Dua tahun RUU kesehatan jiwa yang dikawal Noriyu tak lolos prioritas. Baru pada pertengahan 2012 RUU kesehatan jiwa menjadi prioritas. Saat itu bertepatan dengan dirinya diangkat menjadi wakil ketua komisi IX, sehingga ia bisa menjadi ketua panitia kerja (panja) rancangan undang-undang kesehatan jiwa. "Semua seperti sudah ada yang mengatur. Saya hanya berusaha sebagai manusia. Dan ketika saya serius, saya merasa ikhtiar pasti diijabah entah bagaimana. Itu di luar kuasa saya," kata Noriyu mengenang keajaiban yang dialaminya.
Sampai akhirnya tahun 2014, palu diketok mengesahkan Undang-Undang No. 18 tahun 2014 tentang Kesehatan Jiwa. Selebrasi unik pun dilakukan Noriyu, yang mengaku pernah cuti sebulan dari kuliah spesialisasinya untuk menulis skenario Merah Itu Cinta.

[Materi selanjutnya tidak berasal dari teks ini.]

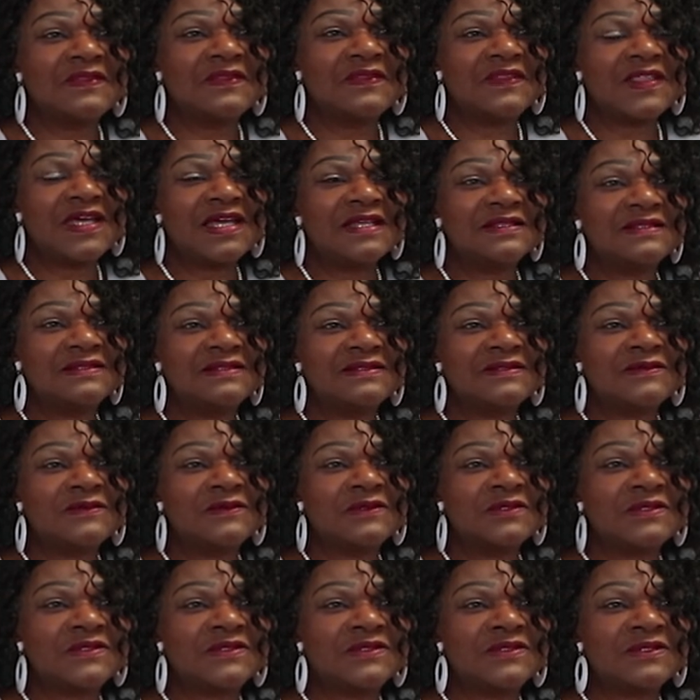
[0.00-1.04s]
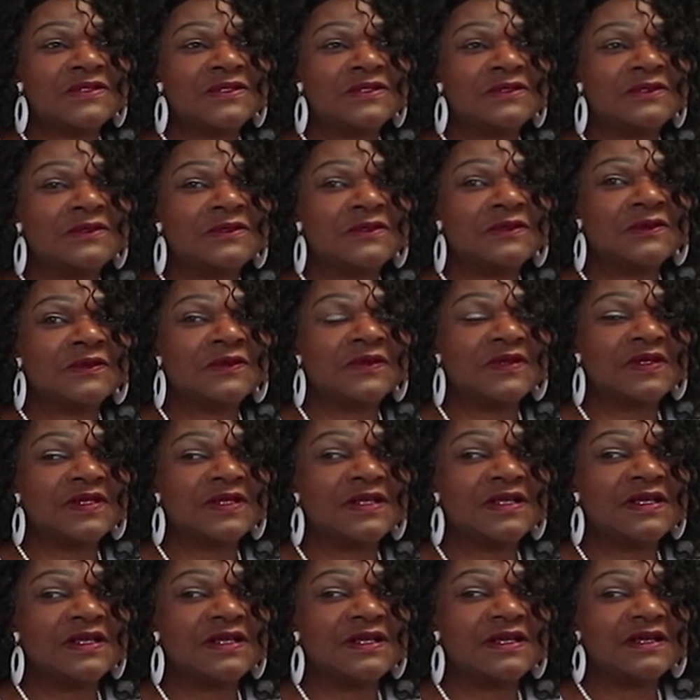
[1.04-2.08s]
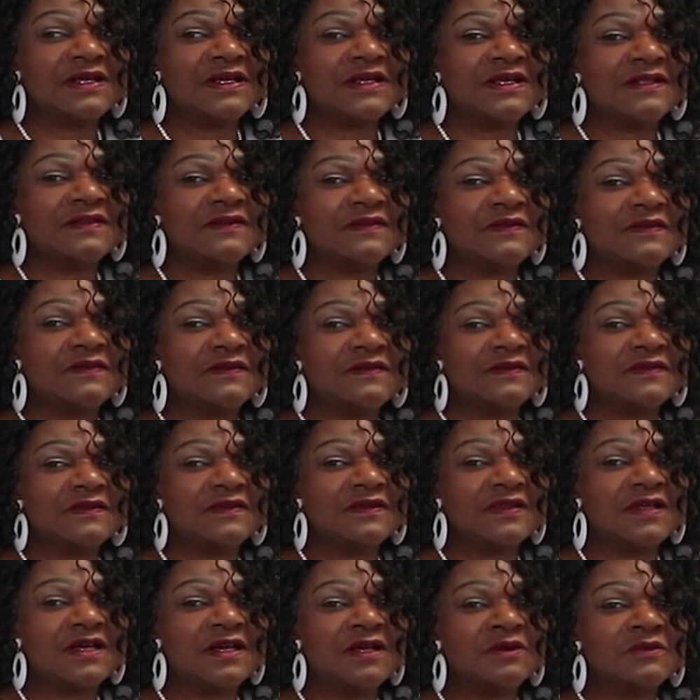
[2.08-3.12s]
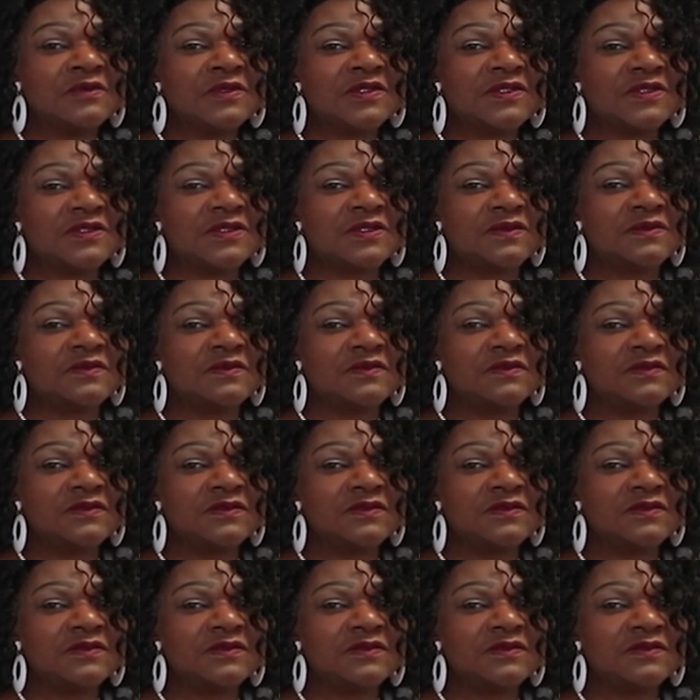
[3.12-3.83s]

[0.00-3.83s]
that also, I was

Ia langsung keluar gedung menuju kolam air mancur kompleks DPR RI untuk nyebur merayakan 'perjuangannya'.
Lalu, apa dampak dari lahirnya UU Kesehatan Jiwa ini? Mengutip dari tulisan Noriyu di Rappler, UU 18/2014 ini mengatur secara detil berbagai upaya kesehatan jiwa, mulai dari upaya promotif, preventif, kuratif, dan rehabilitatif. Aspek-aspek seperti modernisasi, bonus demografi, bencana alam, kompetisi, globalisasi, dan lain-lain, menuntut UU 18/2014 agar lebih komprehensif melindungi rakyat Indonesia.
Noriyu juga menerima pesan baik dari surel, Twitter, Facebook, atau pun Instagram, yang memberitahukan bahwa telah lahir berbagai organisasi kesehatan jiwa baru. Organisasi-organisasi ini sederhana, bahkan ada yang belum terlegalisasi tetapi menggeliat dalam upaya promosi dan preventif kesehatan jiwa, dari mulai outreach untuk screening gangguan jiwa, edukasi masalah kecemasan, menularkan kebahagiaan untuk pencegahan depresi, dan inisiatif-inisiatif lain yang kreatif.

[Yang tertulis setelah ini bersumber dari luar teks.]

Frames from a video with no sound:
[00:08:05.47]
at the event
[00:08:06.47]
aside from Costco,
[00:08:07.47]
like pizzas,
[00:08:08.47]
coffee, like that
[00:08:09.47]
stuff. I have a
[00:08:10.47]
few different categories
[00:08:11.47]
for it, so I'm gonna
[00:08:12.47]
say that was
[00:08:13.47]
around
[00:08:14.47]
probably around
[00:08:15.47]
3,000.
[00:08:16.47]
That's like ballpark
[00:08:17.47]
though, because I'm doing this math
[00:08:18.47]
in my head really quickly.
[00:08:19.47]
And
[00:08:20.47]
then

UU Kesehatan Jiwa ini mungkin juga akan menjadi kunci yang membuka pasung-pasung terhadap lebih dari 56.000 orang dengan gangguan jiwa di berbagai wilayah di Indonesia.
Menurut Noriyu, pemasungan adalah sebuah fenomena pelanggaran hak asasi manusia yang fantastis. Hanya saja, ia yakin bahwa sebagian besar pemasungan adalah keputusan terakhir dan terberat bagi keluarga akibat tidak tersedianya fasilitas pelayanan kesehatan jiwa yang terintegrasi, lengkap, berjenjang, komprehensif, dan menganut prinsip equality – equity.
Saat ini, Noriyu masih setia menunggu hadirnya Peraturan Pelaksanaan dari Undang-Undang ini, yang seharusnya ditetapkan paling lama satu tahun terhitung sejak undang-undang ini diundangkan.
"Undang-Undang ini disahkan Agustus 2014. Dan ini sudah tahun 2019. Artinya..." Noriyu menggantung kalimatnya.